Mojo: a step change in programming languages
Reader, the title is not hyperbole.
In a previous blog post, I expressed my love for Python and declared it as a language of choice for most projects. I addressed the issue of Python being considered an inefficient language for large projects by mentioning the rise of Python interfaces to packages written in Rust or C, as well as efforts to improve the efficiency of CPython by up to 80%.
However, I did not touch on the challenges of parallel computing and machine learning in Python. While extensions or complements such as PyTorch and CUDA can provide solutions, compatibility issues can be a significant hurdle. But what if there was a way to get C-level performance and multiprocessing with Pythonic interfaces and no extra dependencies? That sounds too good to be true, right?

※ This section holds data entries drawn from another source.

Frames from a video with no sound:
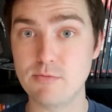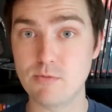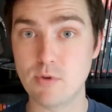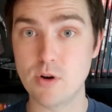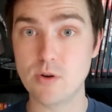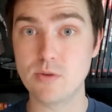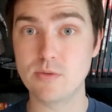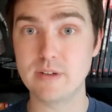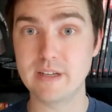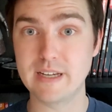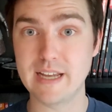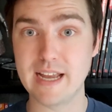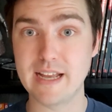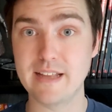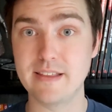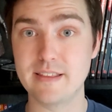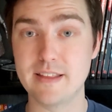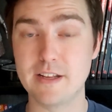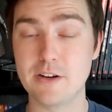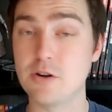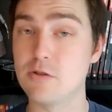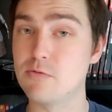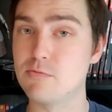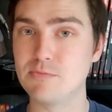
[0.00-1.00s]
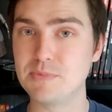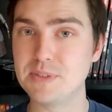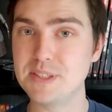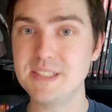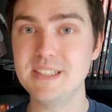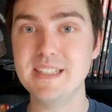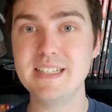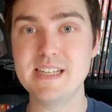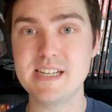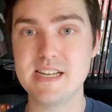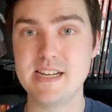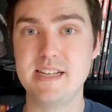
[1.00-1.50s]
rogue get that are
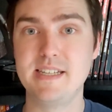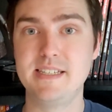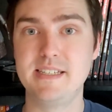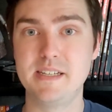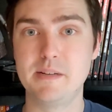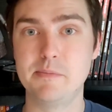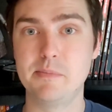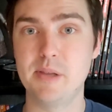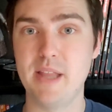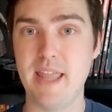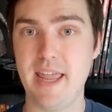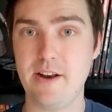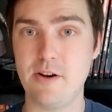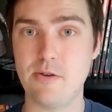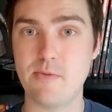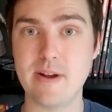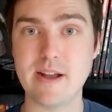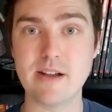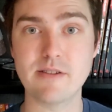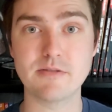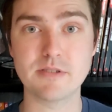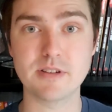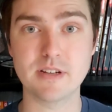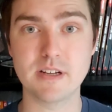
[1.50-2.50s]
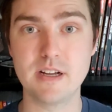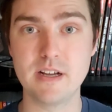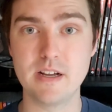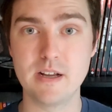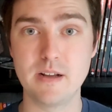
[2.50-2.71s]
really easy to plan around.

Introducing Mojo, a new language that promises exactly that. Here's a short (incomplete) list of the language's key features:
1. Bare metal computer access to deliver C-like performance
2. A strict superset of Python, ensuring compatibility and ease of transition
3. Native implementation of parallel processing primitives
4. An "expert" mode for tighter control over data types and implementation to maximize performance
5. Optional static typing
6. Hardware-agnostic implementation for all algorithms
For a more complete list of features, check out the Mojo Docs. Jeremy Howard of fast.ai also has an excellent write-up of the language on the fast.ai blog.
Currently, Mojo is still a work in progress and the only way to try it is in a web playground. I hope the initial excitement translates into further development, eventually leading to a more complete language and compiler. Regardless, Mojo represents a significant step forward by demonstrating that a language as user-friendly as Python but as efficient as C is indeed an achievable goal.